◆ **ENTRIES SHOWN**
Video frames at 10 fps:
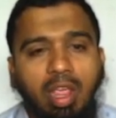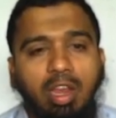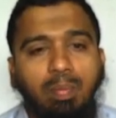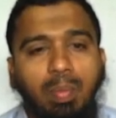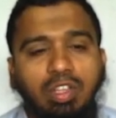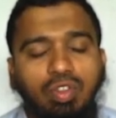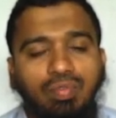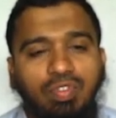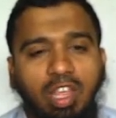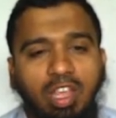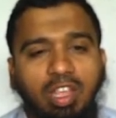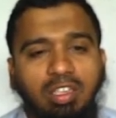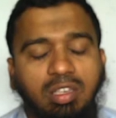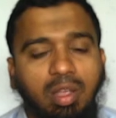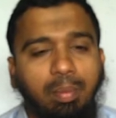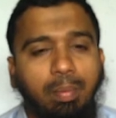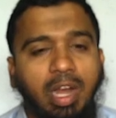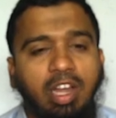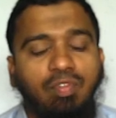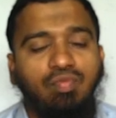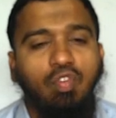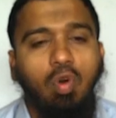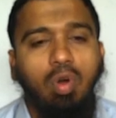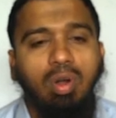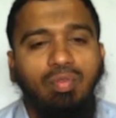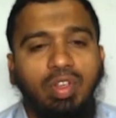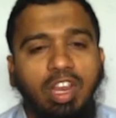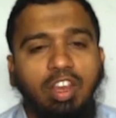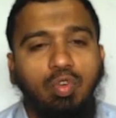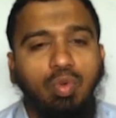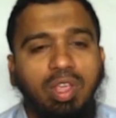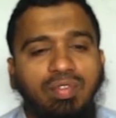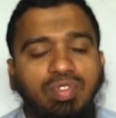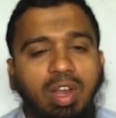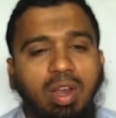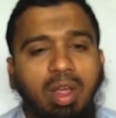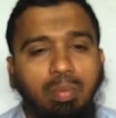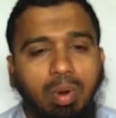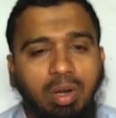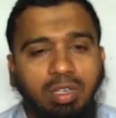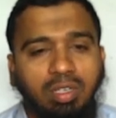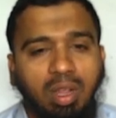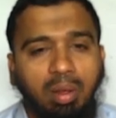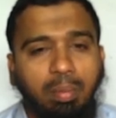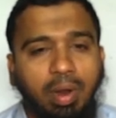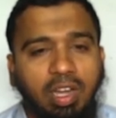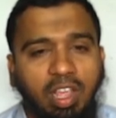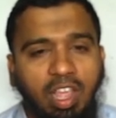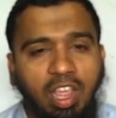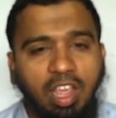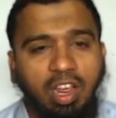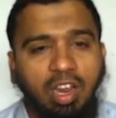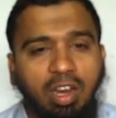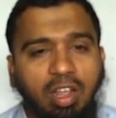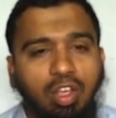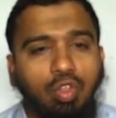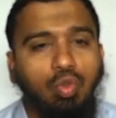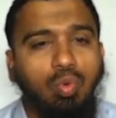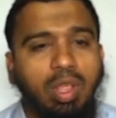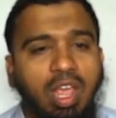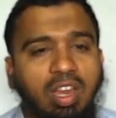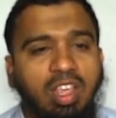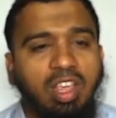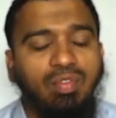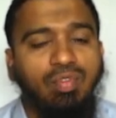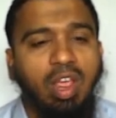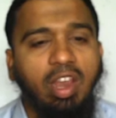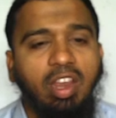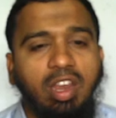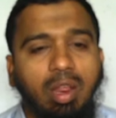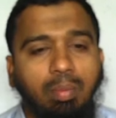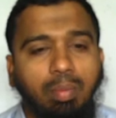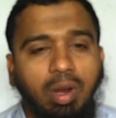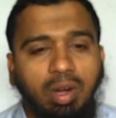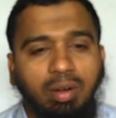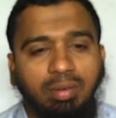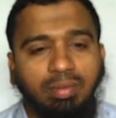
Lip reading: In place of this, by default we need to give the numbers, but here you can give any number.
---
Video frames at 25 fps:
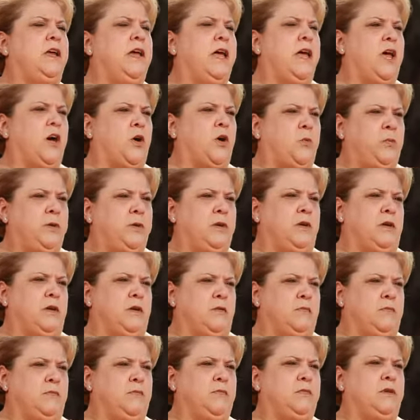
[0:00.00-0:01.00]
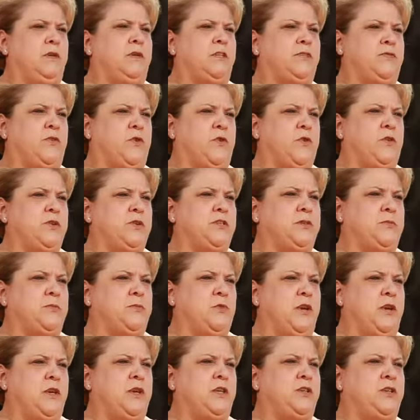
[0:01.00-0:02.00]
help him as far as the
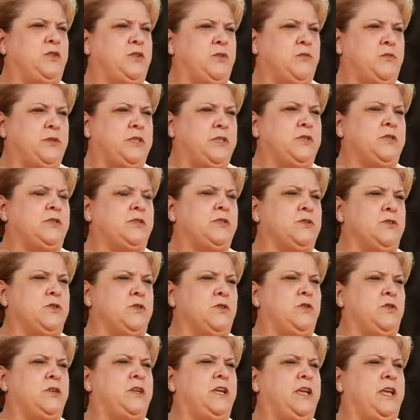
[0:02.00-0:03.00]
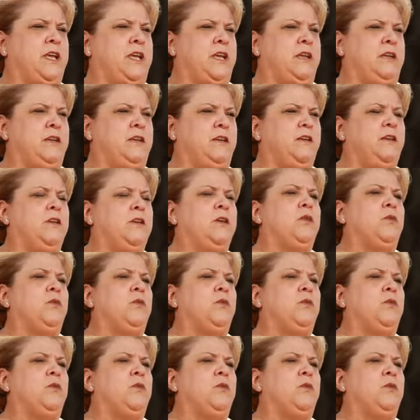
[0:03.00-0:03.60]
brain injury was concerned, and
--
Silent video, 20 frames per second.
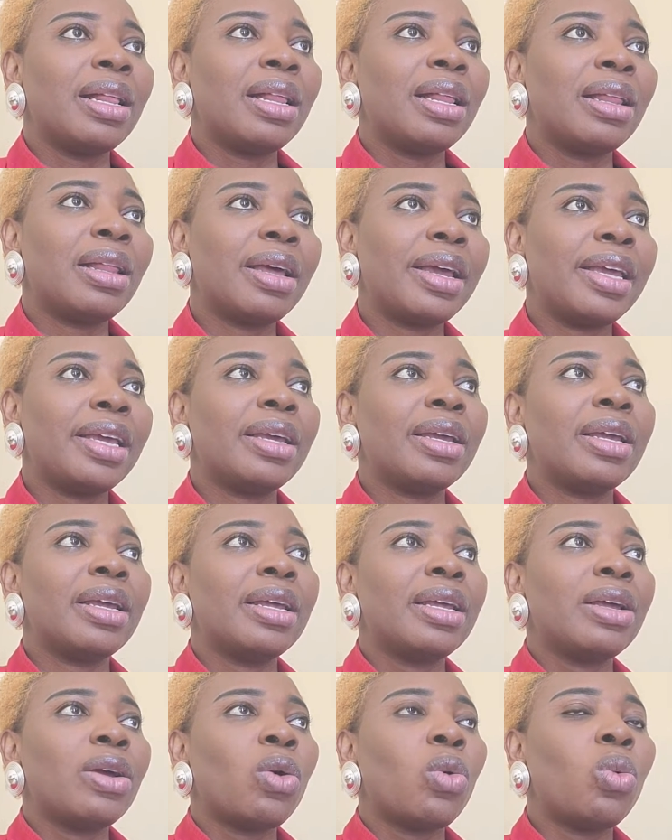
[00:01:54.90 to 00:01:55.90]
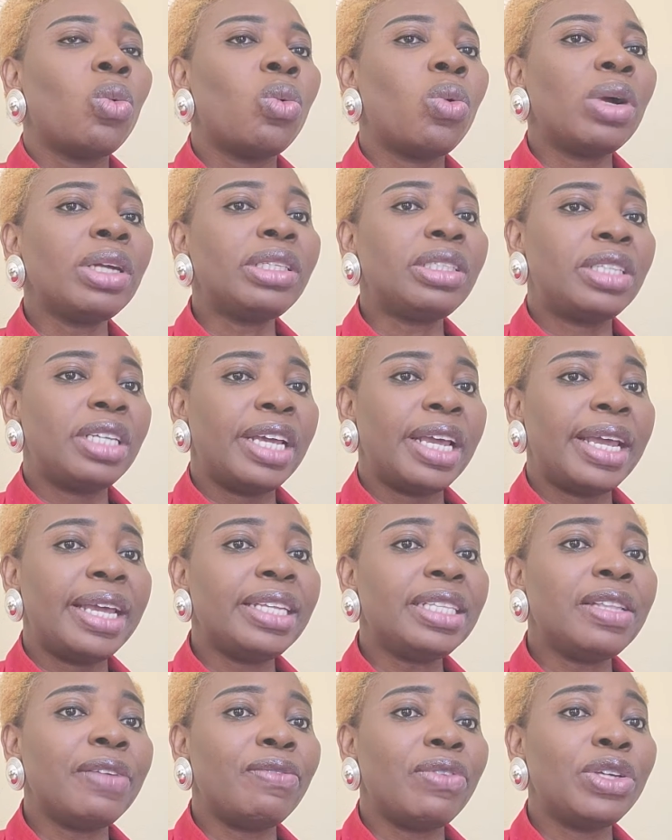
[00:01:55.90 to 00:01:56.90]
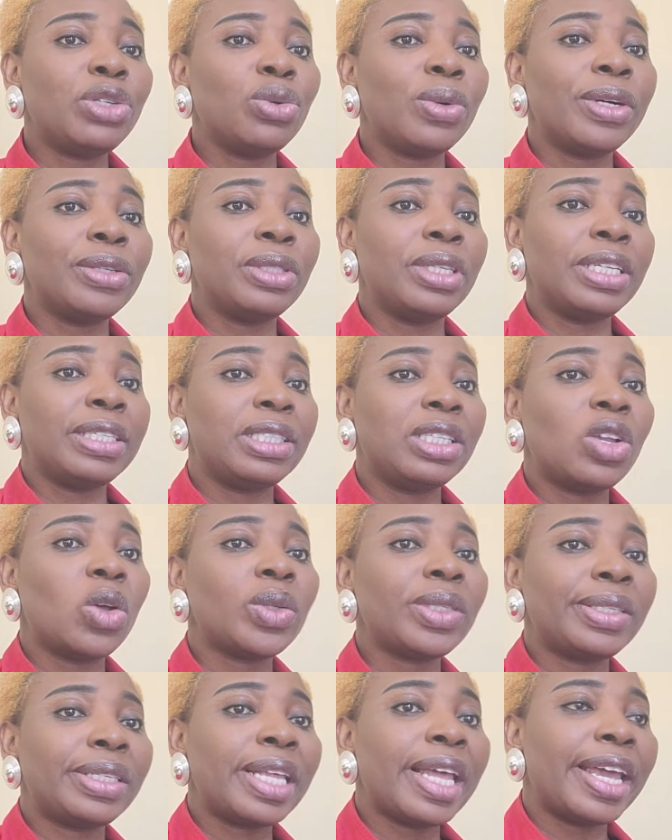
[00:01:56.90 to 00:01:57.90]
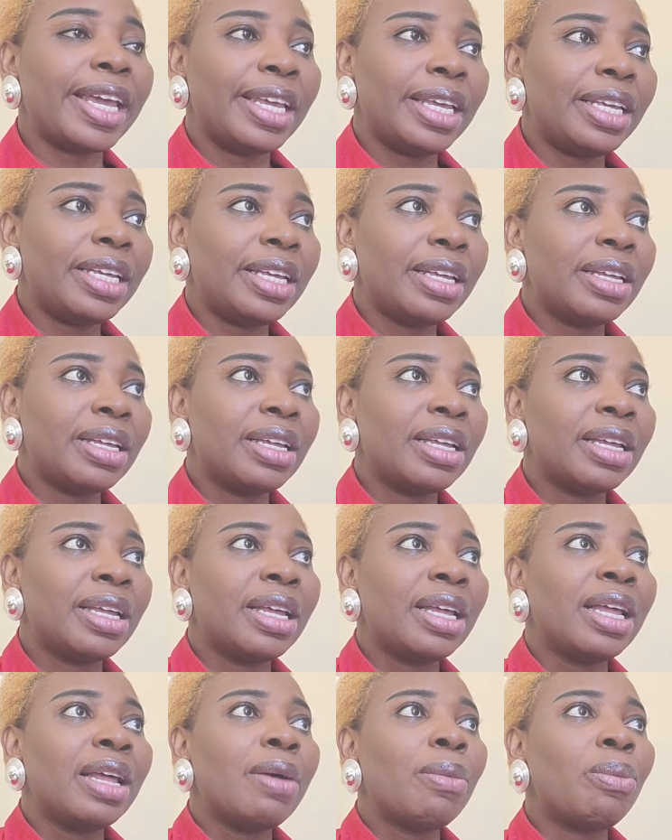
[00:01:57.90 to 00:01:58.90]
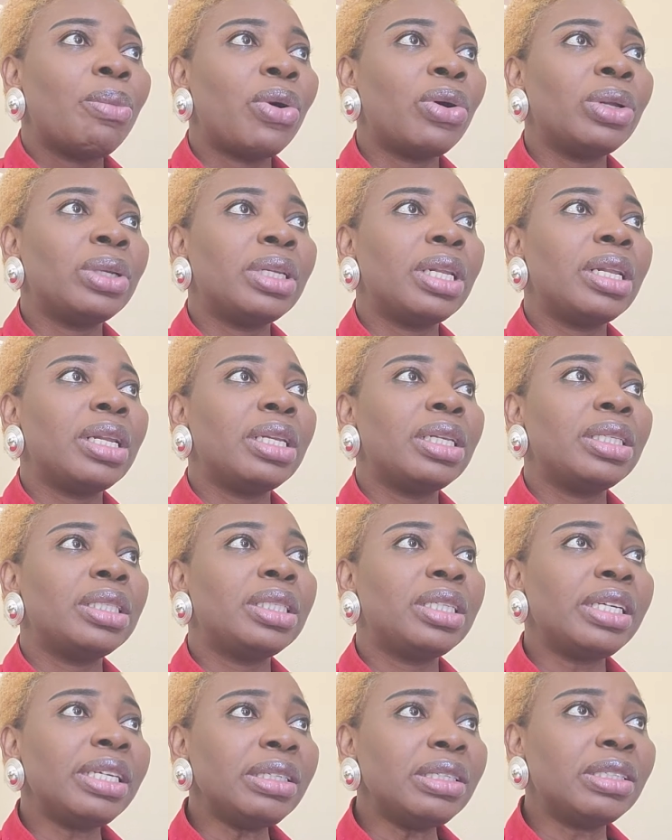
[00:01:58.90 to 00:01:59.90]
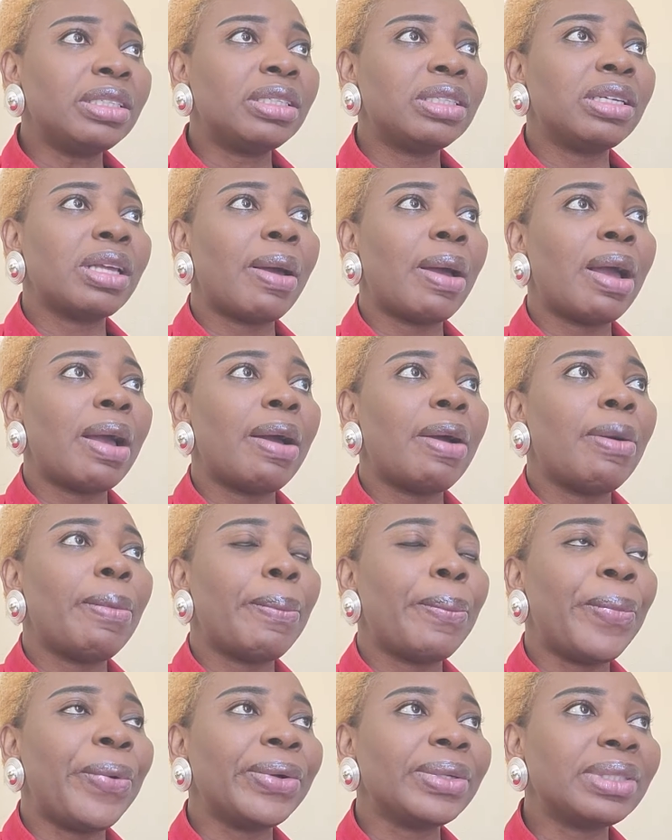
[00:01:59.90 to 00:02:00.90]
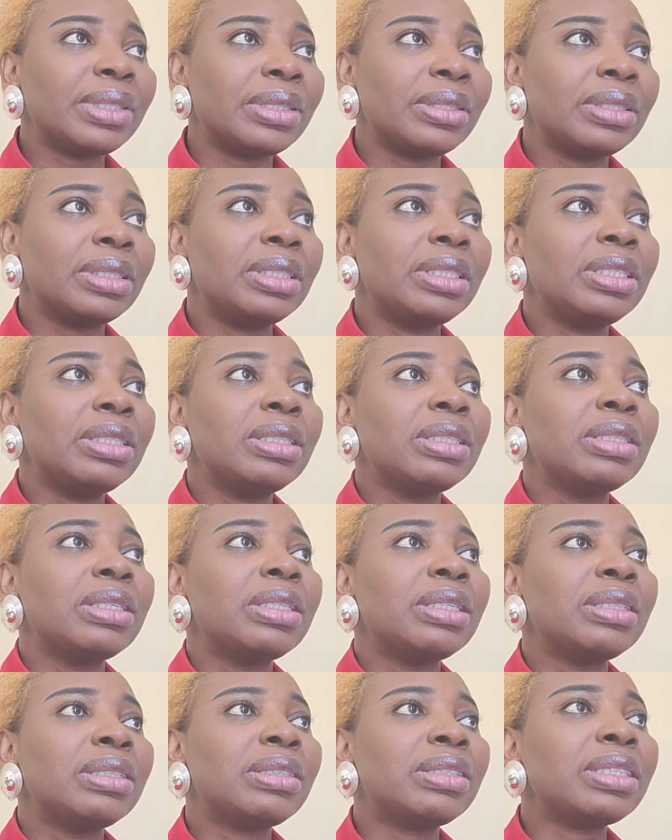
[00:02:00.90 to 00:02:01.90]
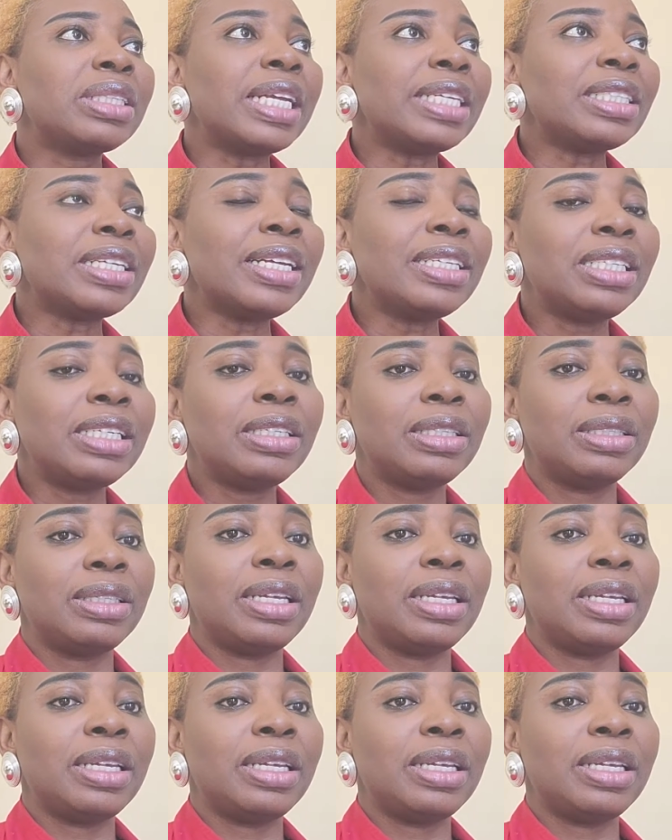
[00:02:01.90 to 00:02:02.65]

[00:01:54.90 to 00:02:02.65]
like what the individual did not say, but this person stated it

◆ **EXERCISE BRIEF**
From the entries, report every line in which the string "frames" occurs.

◆ **SOLUTION**
Video frames at 10 fps:
Video frames at 25 fps:
Silent video, 20 frames per second.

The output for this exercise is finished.